*** Supplied information Section Begins ***

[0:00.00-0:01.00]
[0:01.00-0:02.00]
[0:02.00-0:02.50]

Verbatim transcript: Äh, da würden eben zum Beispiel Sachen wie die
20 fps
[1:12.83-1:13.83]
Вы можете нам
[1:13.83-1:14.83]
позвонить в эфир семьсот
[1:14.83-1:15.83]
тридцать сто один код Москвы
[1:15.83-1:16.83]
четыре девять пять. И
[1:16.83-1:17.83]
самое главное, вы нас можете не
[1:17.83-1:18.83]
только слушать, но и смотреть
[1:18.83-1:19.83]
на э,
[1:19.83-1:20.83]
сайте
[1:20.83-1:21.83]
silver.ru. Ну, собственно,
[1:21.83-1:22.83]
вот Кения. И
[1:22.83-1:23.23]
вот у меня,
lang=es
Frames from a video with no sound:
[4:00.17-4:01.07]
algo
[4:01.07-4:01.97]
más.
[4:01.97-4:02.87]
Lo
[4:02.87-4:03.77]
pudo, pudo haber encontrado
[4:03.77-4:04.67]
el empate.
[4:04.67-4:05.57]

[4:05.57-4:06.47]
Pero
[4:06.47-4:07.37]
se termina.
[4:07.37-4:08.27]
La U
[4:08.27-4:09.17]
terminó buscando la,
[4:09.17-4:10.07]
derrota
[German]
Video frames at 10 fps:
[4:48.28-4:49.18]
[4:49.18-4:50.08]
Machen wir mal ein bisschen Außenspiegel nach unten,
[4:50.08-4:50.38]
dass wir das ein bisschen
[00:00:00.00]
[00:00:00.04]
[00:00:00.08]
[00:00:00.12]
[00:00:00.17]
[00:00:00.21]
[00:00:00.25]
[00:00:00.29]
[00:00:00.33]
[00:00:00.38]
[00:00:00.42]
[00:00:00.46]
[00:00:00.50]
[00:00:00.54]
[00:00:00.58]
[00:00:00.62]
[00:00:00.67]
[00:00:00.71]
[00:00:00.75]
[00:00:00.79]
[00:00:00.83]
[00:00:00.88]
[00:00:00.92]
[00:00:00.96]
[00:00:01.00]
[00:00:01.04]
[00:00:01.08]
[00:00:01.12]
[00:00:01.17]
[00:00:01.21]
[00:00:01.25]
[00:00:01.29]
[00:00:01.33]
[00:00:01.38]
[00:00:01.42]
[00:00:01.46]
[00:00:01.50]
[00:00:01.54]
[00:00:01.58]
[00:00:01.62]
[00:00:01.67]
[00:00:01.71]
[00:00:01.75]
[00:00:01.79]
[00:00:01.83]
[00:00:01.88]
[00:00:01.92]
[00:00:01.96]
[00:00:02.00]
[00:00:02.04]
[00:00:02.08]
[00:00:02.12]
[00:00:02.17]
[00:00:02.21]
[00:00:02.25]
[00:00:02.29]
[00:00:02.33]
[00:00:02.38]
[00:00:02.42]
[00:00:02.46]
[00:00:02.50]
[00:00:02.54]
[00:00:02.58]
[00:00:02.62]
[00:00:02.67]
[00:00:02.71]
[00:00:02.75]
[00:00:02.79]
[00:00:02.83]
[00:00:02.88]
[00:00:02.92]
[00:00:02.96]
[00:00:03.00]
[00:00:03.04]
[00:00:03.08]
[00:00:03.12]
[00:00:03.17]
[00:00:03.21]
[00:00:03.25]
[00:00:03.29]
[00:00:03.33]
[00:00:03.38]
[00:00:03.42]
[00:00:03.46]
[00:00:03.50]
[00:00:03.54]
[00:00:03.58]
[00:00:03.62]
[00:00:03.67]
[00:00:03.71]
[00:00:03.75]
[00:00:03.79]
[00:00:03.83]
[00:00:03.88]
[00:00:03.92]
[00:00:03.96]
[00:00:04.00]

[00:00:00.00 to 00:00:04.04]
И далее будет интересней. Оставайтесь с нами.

*** Supplied information Section Ends ***

**Exercise details**
Your reply should consist of all the records, restated exactly.

**Answer space**
[0:00.00-0:01.00]
[0:01.00-0:02.00]
[0:02.00-0:02.50]

Verbatim transcript: Äh, da würden eben zum Beispiel Sachen wie die
20 fps
[1:12.83-1:13.83]
Вы можете нам
[1:13.83-1:14.83]
позвонить в эфир семьсот
[1:14.83-1:15.83]
тридцать сто один код Москвы
[1:15.83-1:16.83]
четыре девять пять. И
[1:16.83-1:17.83]
самое главное, вы нас можете не
[1:17.83-1:18.83]
только слушать, но и смотреть
[1:18.83-1:19.83]
на э,
[1:19.83-1:20.83]
сайте
[1:20.83-1:21.83]
silver.ru. Ну, собственно,
[1:21.83-1:22.83]
вот Кения. И
[1:22.83-1:23.23]
вот у меня,
lang=es
Frames from a video with no sound:
[4:00.17-4:01.07]
algo
[4:01.07-4:01.97]
más.
[4:01.97-4:02.87]
Lo
[4:02.87-4:03.77]
pudo, pudo haber encontrado
[4:03.77-4:04.67]
el empate.
[4:04.67-4:05.57]

[4:05.57-4:06.47]
Pero
[4:06.47-4:07.37]
se termina.
[4:07.37-4:08.27]
La U
[4:08.27-4:09.17]
terminó buscando la,
[4:09.17-4:10.07]
derrota
[German]
Video frames at 10 fps:
[4:48.28-4:49.18]
[4:49.18-4:50.08]
Machen wir mal ein bisschen Außenspiegel nach unten,
[4:50.08-4:50.38]
dass wir das ein bisschen
[00:00:00.00]
[00:00:00.04]
[00:00:00.08]
[00:00:00.12]
[00:00:00.17]
[00:00:00.21]
[00:00:00.25]
[00:00:00.29]
[00:00:00.33]
[00:00:00.38]
[00:00:00.42]
[00:00:00.46]
[00:00:00.50]
[00:00:00.54]
[00:00:00.58]
[00:00:00.62]
[00:00:00.67]
[00:00:00.71]
[00:00:00.75]
[00:00:00.79]
[00:00:00.83]
[00:00:00.88]
[00:00:00.92]
[00:00:00.96]
[00:00:01.00]
[00:00:01.04]
[00:00:01.08]
[00:00:01.12]
[00:00:01.17]
[00:00:01.21]
[00:00:01.25]
[00:00:01.29]
[00:00:01.33]
[00:00:01.38]
[00:00:01.42]
[00:00:01.46]
[00:00:01.50]
[00:00:01.54]
[00:00:01.58]
[00:00:01.62]
[00:00:01.67]
[00:00:01.71]
[00:00:01.75]
[00:00:01.79]
[00:00:01.83]
[00:00:01.88]
[00:00:01.92]
[00:00:01.96]
[00:00:02.00]
[00:00:02.04]
[00:00:02.08]
[00:00:02.12]
[00:00:02.17]
[00:00:02.21]
[00:00:02.25]
[00:00:02.29]
[00:00:02.33]
[00:00:02.38]
[00:00:02.42]
[00:00:02.46]
[00:00:02.50]
[00:00:02.54]
[00:00:02.58]
[00:00:02.62]
[00:00:02.67]
[00:00:02.71]
[00:00:02.75]
[00:00:02.79]
[00:00:02.83]
[00:00:02.88]
[00:00:02.92]
[00:00:02.96]
[00:00:03.00]
[00:00:03.04]
[00:00:03.08]
[00:00:03.12]
[00:00:03.17]
[00:00:03.21]
[00:00:03.25]
[00:00:03.29]
[00:00:03.33]
[00:00:03.38]
[00:00:03.42]
[00:00:03.46]
[00:00:03.50]
[00:00:03.54]
[00:00:03.58]
[00:00:03.62]
[00:00:03.67]
[00:00:03.71]
[00:00:03.75]
[00:00:03.79]
[00:00:03.83]
[00:00:03.88]
[00:00:03.92]
[00:00:03.96]
[00:00:04.00]

[00:00:00.00 to 00:00:04.04]
И далее будет интересней. Оставайтесь с нами.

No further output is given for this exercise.